The Court docket of Attraction has overturned a prices order made by the Higher Tribunal during which no prices have been awarded in a case the place the Dwelling Workplace had refused a go to visa 4 occasions and a judicial assessment had been lodged difficult the failure to make a brand new resolution by the promised date. In a linked attraction, the tribunal’s order for no prices was upheld. The case is R (Nisar & Ors,) v Secretary of State for the Dwelling Division [2025] EWCA Civ 1646.
Background
The Dwelling Workplace had issued 4 refusals of go to visas for Mrs Nisar and her 4 kids to come back to the UK. Every time a pre motion letter was despatched difficult the refusal. A judicial assessment was additionally lodged in respect of the second refusal earlier than being settled by consent with the Dwelling Secretary agreeing to pay prices.
In response to the fourth pre motion letter the Dwelling Workplace replied on 5 July 2023 advising {that a} new resolution can be made by 16 October 2023. Unsurprisingly, considerations have been raised on behalf of Mrs Nisar given the delay within the context of the earlier refusals. They requested {that a} resolution be made by 21 August 2023 and the Dwelling Workplace agreed to this.

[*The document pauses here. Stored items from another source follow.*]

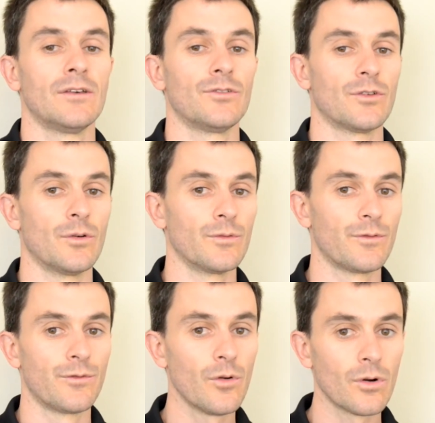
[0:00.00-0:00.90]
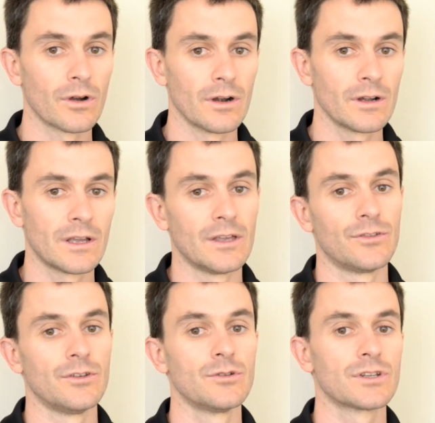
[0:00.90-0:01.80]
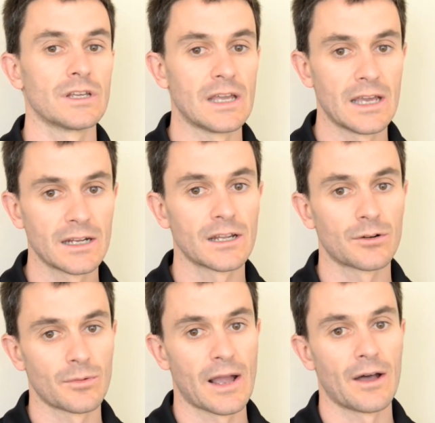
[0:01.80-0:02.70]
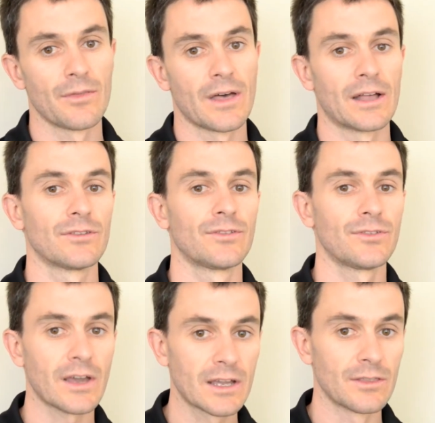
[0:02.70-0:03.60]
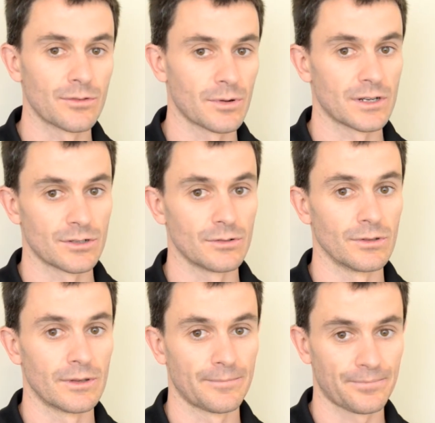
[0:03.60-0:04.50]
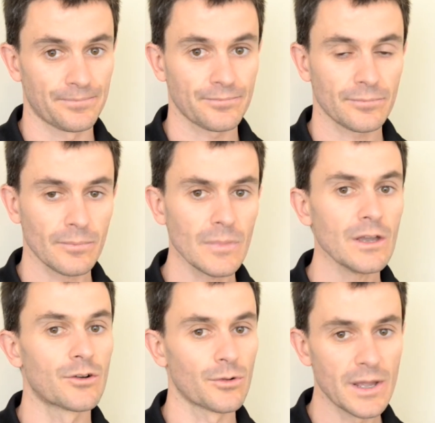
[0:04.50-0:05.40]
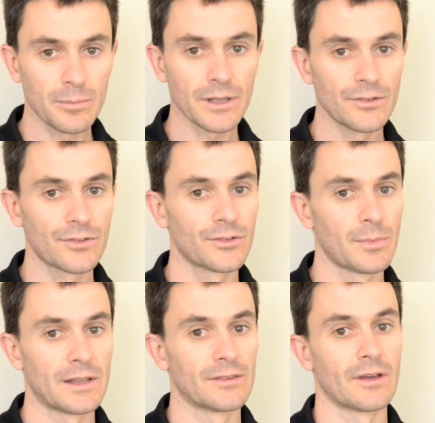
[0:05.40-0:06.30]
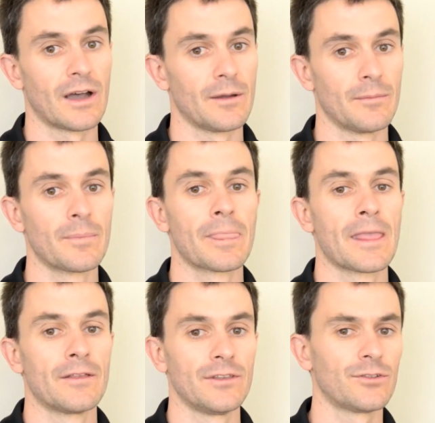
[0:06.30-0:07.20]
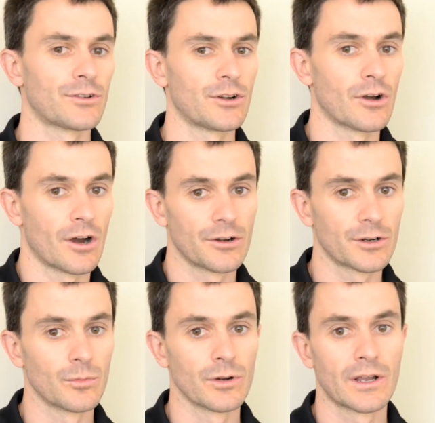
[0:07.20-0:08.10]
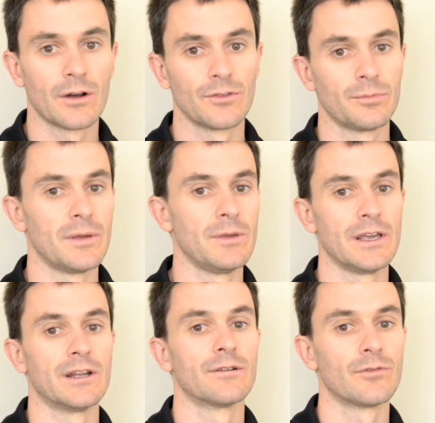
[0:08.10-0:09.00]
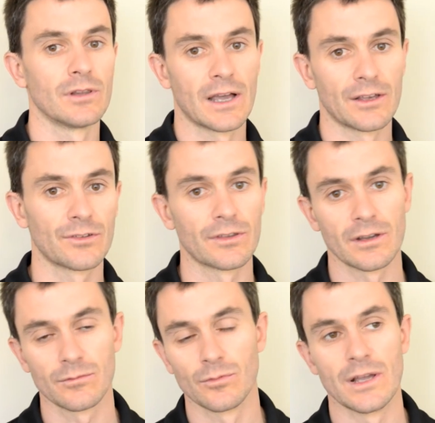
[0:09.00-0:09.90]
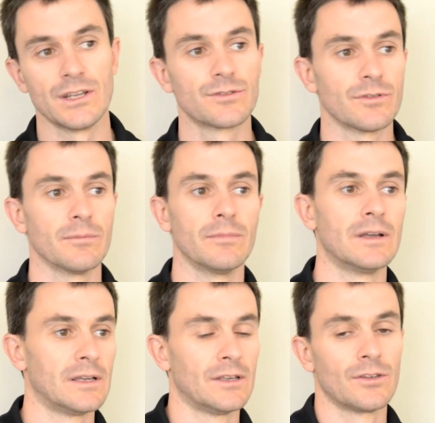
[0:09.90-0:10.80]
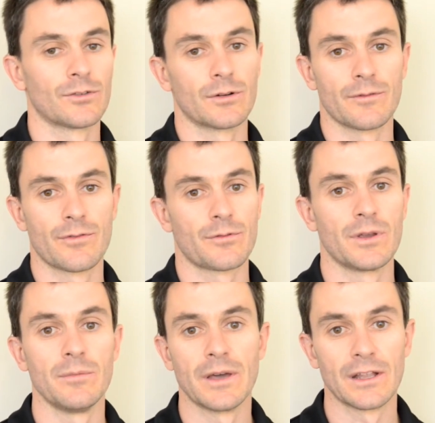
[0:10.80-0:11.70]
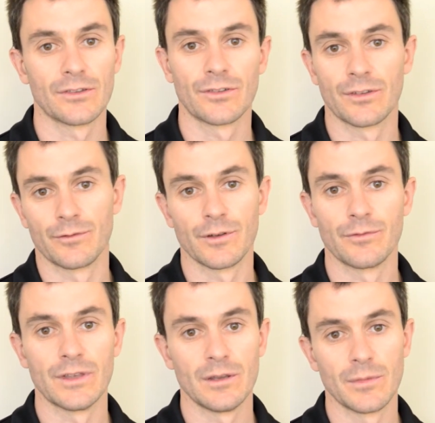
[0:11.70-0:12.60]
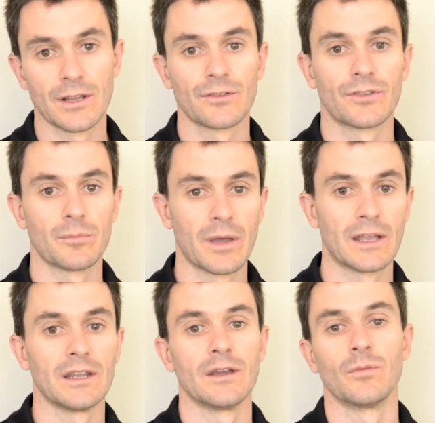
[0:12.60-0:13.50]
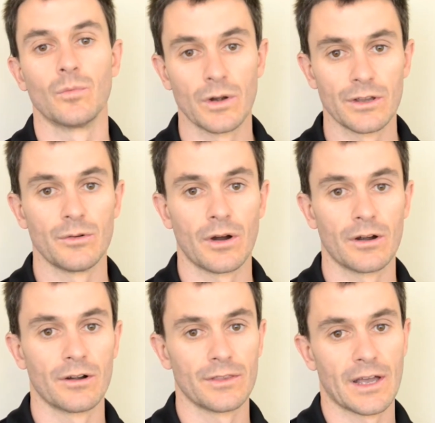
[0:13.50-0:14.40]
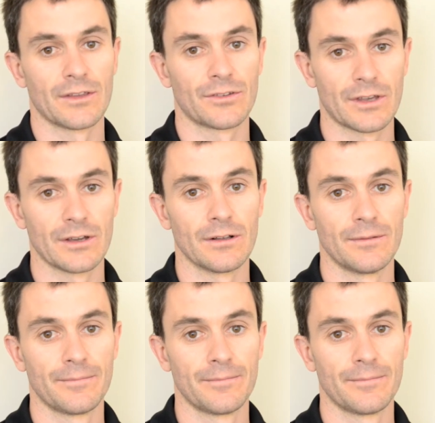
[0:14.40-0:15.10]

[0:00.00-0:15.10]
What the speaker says: Zone 4 is usually in and around that second threshold. Great place to spend time. These are your harder workouts, maybe interval lengths that range from sort of 3 minutes to 15 minutes depending where you are on that scale.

On 22 August 2023 a fifth refusal resolution was made however not served on Mrs Nisar. Within the meantime, a second judicial assessment had been lodged difficult the delay in making a choice. After the judicial assessment was served on the Dwelling Secretary, the refusal was served on Mrs Nisar.

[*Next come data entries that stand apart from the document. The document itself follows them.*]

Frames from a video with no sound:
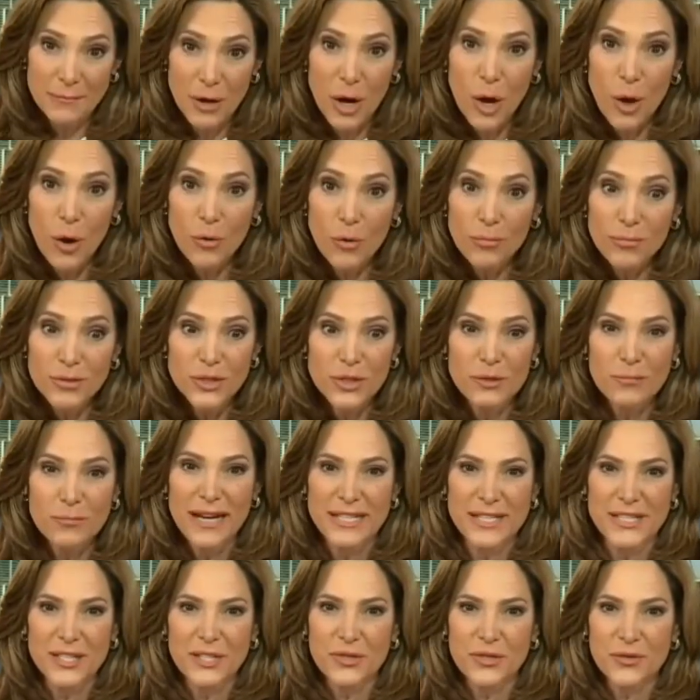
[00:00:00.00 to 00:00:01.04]
home to my
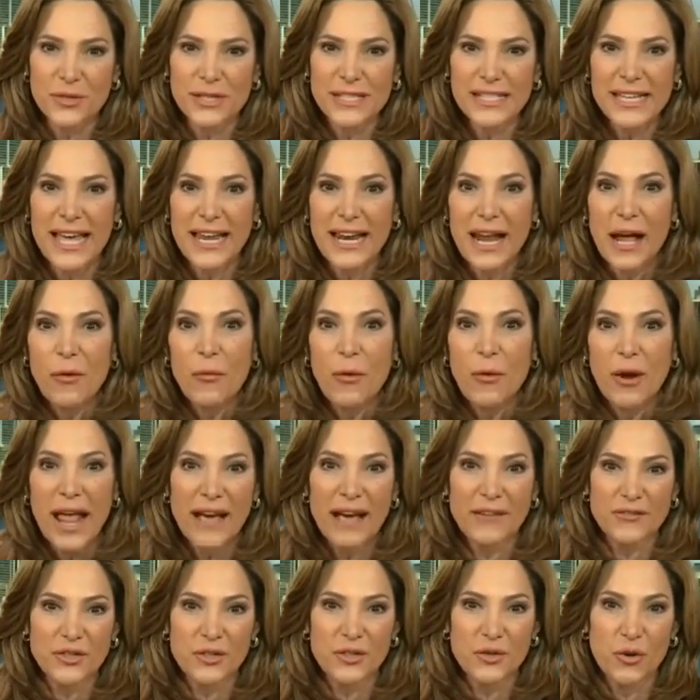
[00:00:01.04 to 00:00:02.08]
district and I want to
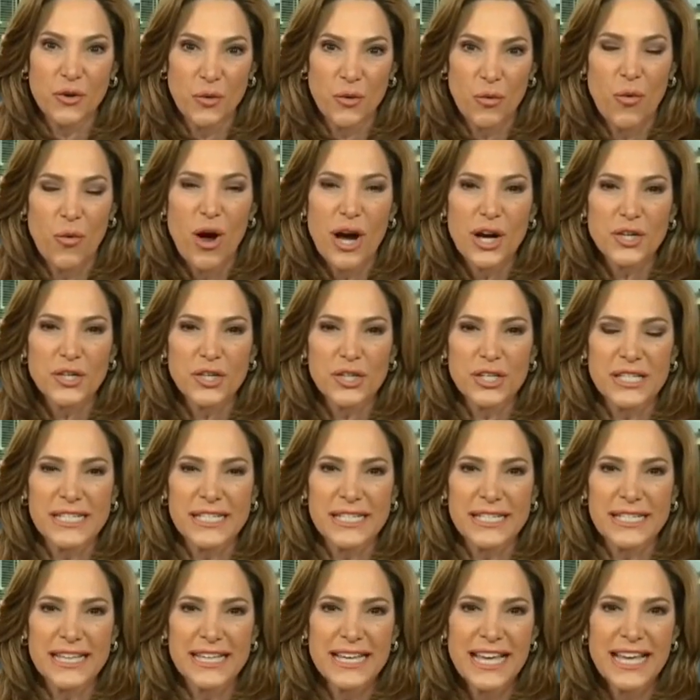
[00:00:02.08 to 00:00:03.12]
have to go to
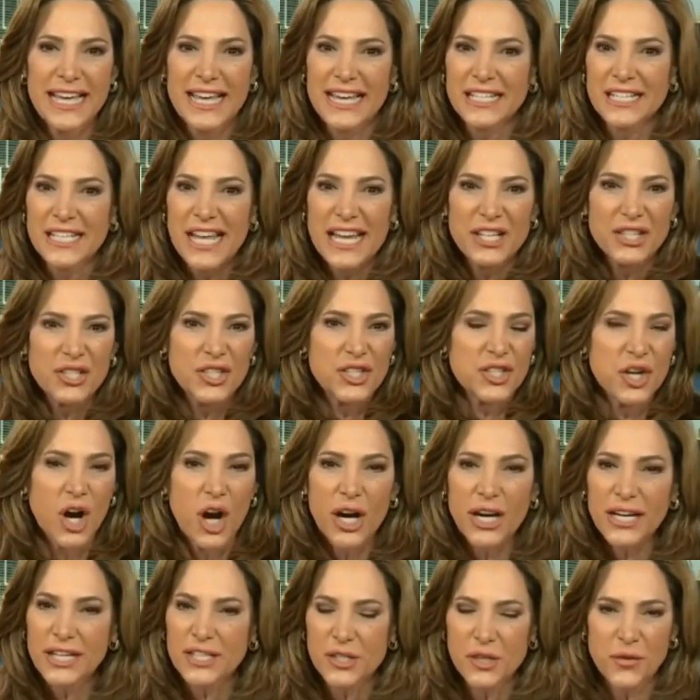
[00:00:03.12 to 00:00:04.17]
Washington. It's a
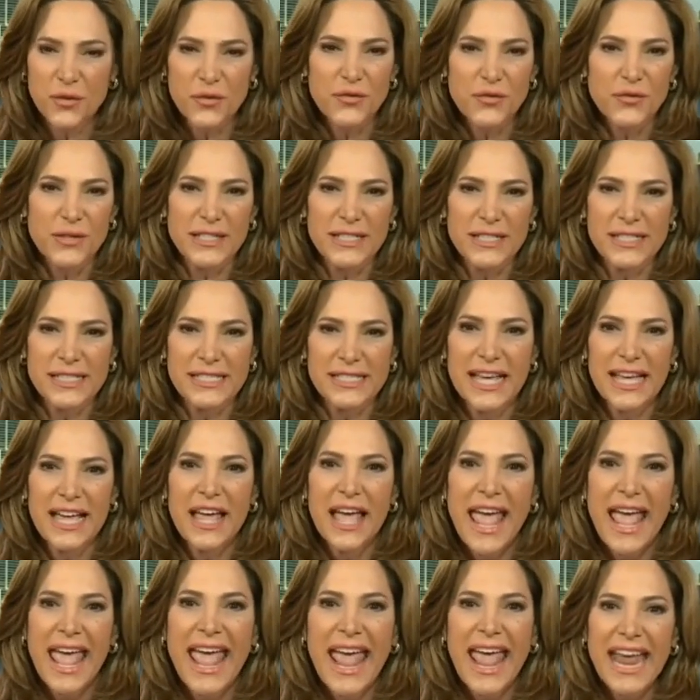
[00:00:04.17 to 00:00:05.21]
stark difference.
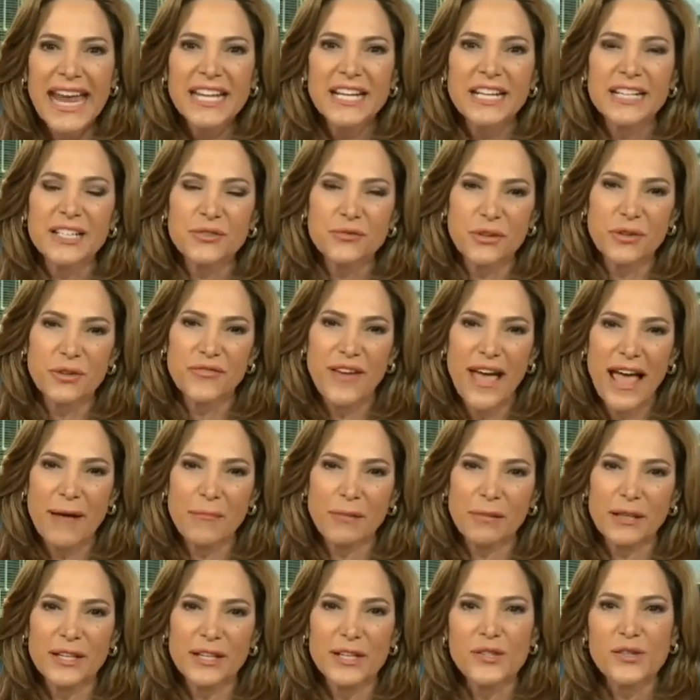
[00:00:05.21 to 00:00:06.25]
eight hundred
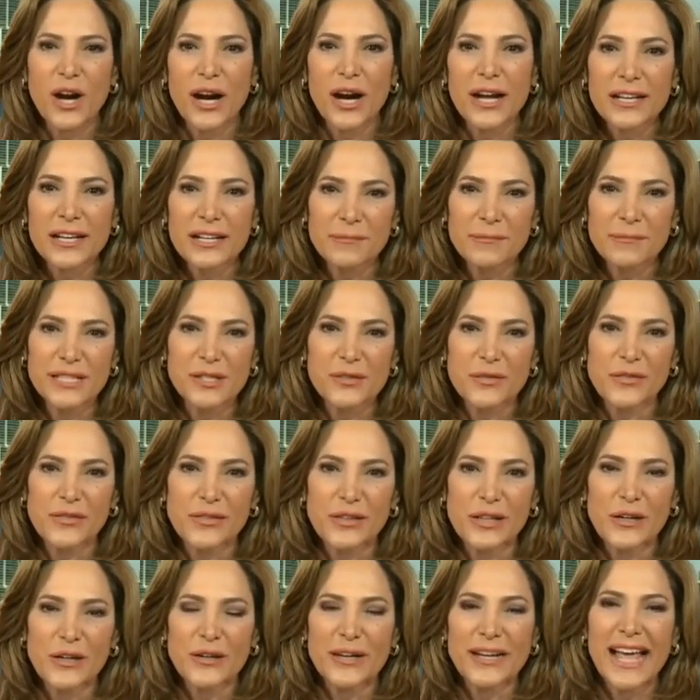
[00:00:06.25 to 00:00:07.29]
families are coming to
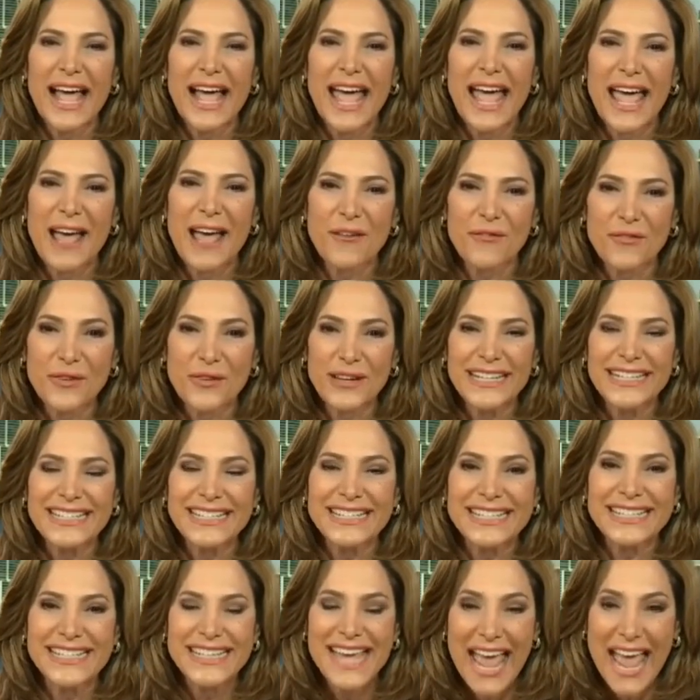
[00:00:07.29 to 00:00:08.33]
Florida every
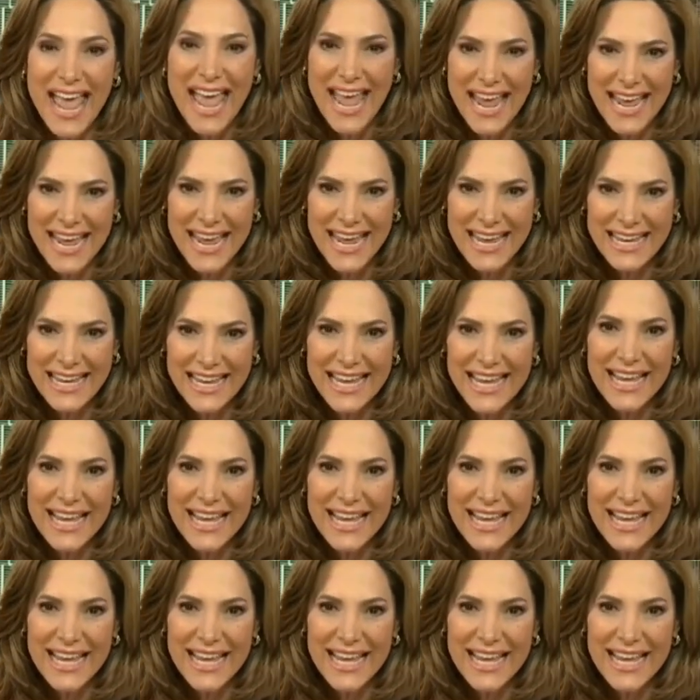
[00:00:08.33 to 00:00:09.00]
day,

The declare was settled by consent with the matter of prices to be decided by the tribunal. Each events sought their prices. The tribunal made no order for prices, saying that the Dwelling Workplace ought to have suggested the appellant that the choice can be late and the appellant ought to have contacted the Dwelling Workplace to ask when the choice can be despatched earlier than lodging the judicial assessment.
Within the joint attraction of Mr Mammedov, the underlying judicial assessment additionally associated to a judicial assessment of refusal of a go to visa. This was refused twice and two pre motion letters have been despatched. In response to the second the Dwelling Secretary agreed to rethink the choice inside three months, by 20 March 2025.
This time, the appellant’s solicitors had despatched a letter on 16 March 2025, stating that if a choice was not made and served by 20 March 2025 then a judicial assessment can be lodged with out additional discover. The judicial assessment was lodged on 24 March 2025 and on 28 March 2025 the Dwelling Workplace issued a 3rd refusal.
Once more, the judicial assessment was withdrawn by consent with the matter of prices to be decided by the tribunal, which made no order for prices. The tribunal mentioned that whereas the appellant had obtained the treatment he sought (a choice on his utility) and was to be thought of the profitable get together, the standard order that prices can be awarded to him can be departed from due to the failure to adjust to the pre motion protocol.
The tribunal mentioned that the reminder e-mail of 16 March 2025 didn’t adjust to the pre motion protocol, and dismissed the appellant’s argument that the pre motion letter despatched in December 2024 to problem the refusal of the choice couldn’t be relied on as compliance given it didn’t increase the matter of delay. The tribunal mentioned it could have been cheap for a pre motion letter regarding the delay to have been despatched and because of this made no order for prices.
Each of the appellants appealed.
The Court docket of Attraction’s resolution
Close to the main case on prices of M v Croydon [2012] EWCA Civ 595, the Court docket of Attraction allowed Mrs Nisar’s attraction, disagreeing with the tribunal that the Dwelling Workplace ought to have been contacted once more earlier than the judicial assessment was lodged. The courtroom took into consideration the protracted historical past of the matter and located that the Dwelling Workplace’s letter saying {that a} resolution can be made by 21 August 2023 amounted to a authorized obligation. The courtroom said:
The specter of the declare achieved all that the Appellants have been searching for. Their solicitors issued the declare earlier than figuring out that the Respondent was about to problem the choice, after the agreed deadline: they acted fairly in doing so; and in these circumstances the SSHD ought to have been ordered to pay prices in respect of the temporary interval as much as the compromise of the declare.
The second appellant, Mr Mammedov’s attraction was dismissed, with the courtroom agreeing with the tribunal that “”it could have been cheap, and in accordance with the overriding goal, for the Applicant to lift the (new) problem of delay by way of a pre-action letter previous to issuing the declare for judicial assessment”.
Conclusion
This appears a superb and honest resolution, in addition to a reminder of the significance of making certain that the pre motion protocol is strictly complied with, significantly in non pressing circumstances the place there may be ample time to do. In any other case, as we now have seen right here, prices might be in danger.